I have a 17GB GRIB file containing temperature (t2m) data for every hour of year 2020. The dimensions of Dataset are longitude
, latitude
, and time
.
My goal is to compute the highest temperature for every coordinate (lon,lat) in data for the whole year. I can load the file fine using Xarray, though it takes 4-5 minutes:
import xarray as xr
xarray_dataset = xr.open_dataset('cds/2020_hourly_t2m.grib', engine='cfgrib')
But calling xarray.Dataset.max()
crashes the Google Colab session. Which is probably because it requires more than the available memory.
So, I probably need to use Dask to load data in chunks and make computations on those chunks and aggregate the results. I'm new to Dask and finding it difficult to read climate Dataset file using Dask.Array APIs in chunks. I've tried dask.array.from_array( xarray_dataset.to_array() )

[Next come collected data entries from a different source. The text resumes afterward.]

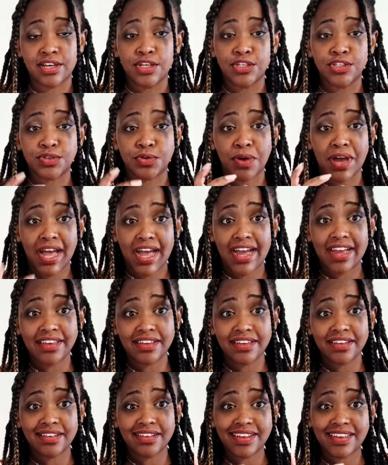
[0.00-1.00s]
So
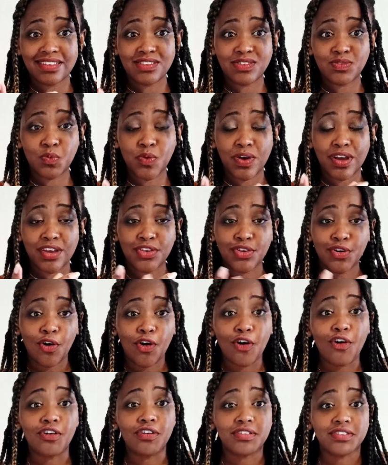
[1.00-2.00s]
iron is where your
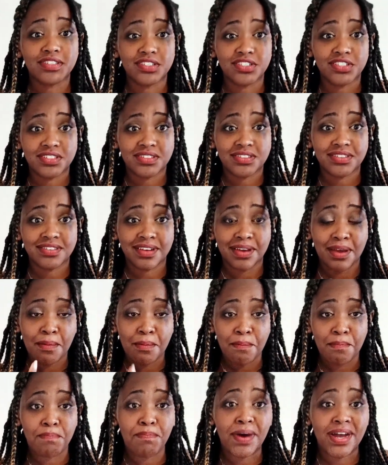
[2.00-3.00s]
oxygen
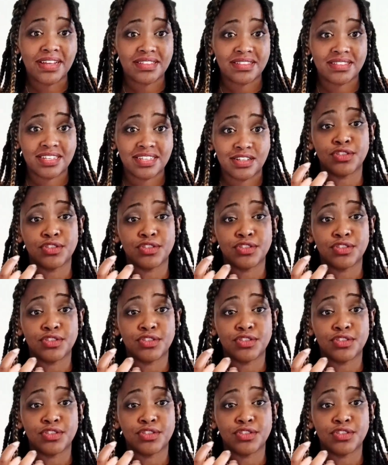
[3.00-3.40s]
binds it.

but this too crashes the session.
My question is, how should I read this 17GB GRIB file in chunks using Dask and compute the maximum temperature for the whole year for every lon,lat pair in dataset?
xarray
has dask
-integration, which is activated when chunks
kwarg is provided. The following should obviate the need to load the dataset in memory:
import xarray as xr
ds = xr.open_dataset("cds/2020_hourly_t2m.grib", engine="cfgrib", chunks="auto")
test_lazy = ds.max() # this is lazy
test_result = test_lazy.compute() # actual result
Note the requirement to .compute()
on the ds.max()
. This is because operating on chunks will give lazy results that will be computed only when requested explicitly, see this tutorial.